[Start of Attachment]

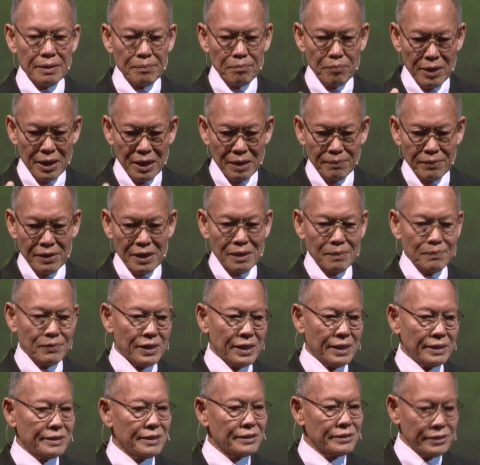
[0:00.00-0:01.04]
blah, blah,
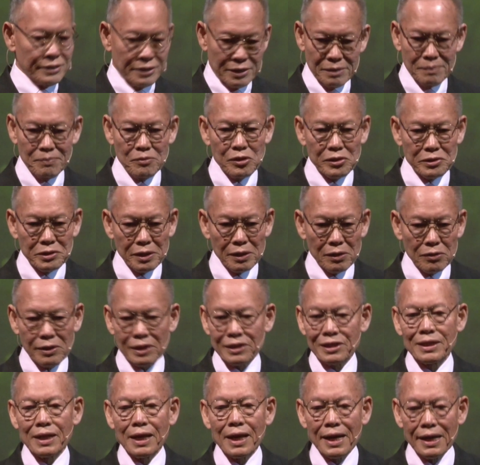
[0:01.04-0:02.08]
blah. That's the ceremonial law.
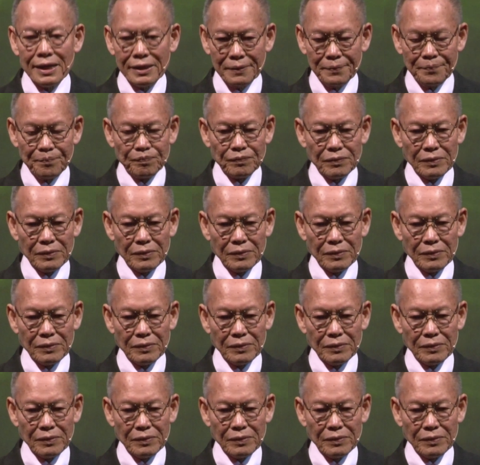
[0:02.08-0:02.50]
That's gone.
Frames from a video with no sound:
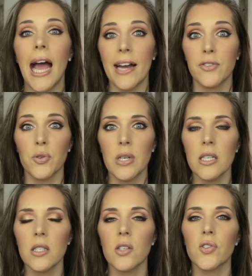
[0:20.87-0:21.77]
after
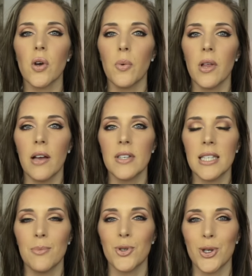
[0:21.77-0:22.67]
this, so I will have the
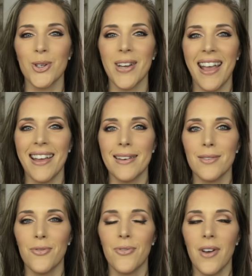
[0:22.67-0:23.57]
same shirt and
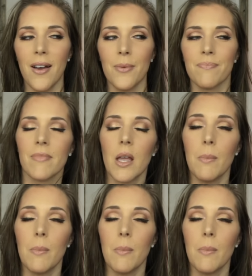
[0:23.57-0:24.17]
um,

[End of Attachment]

#### [Assignment]
Where a picture appears, skip it and copy the rest of the data word for word.

#### [Completed exercise]
[0:00.00-0:01.04]
blah, blah,
[0:01.04-0:02.08]
blah. That's the ceremonial law.
[0:02.08-0:02.50]
That's gone.
Frames from a video with no sound:
[0:20.87-0:21.77]
after
[0:21.77-0:22.67]
this, so I will have the
[0:22.67-0:23.57]
same shirt and
[0:23.57-0:24.17]
um,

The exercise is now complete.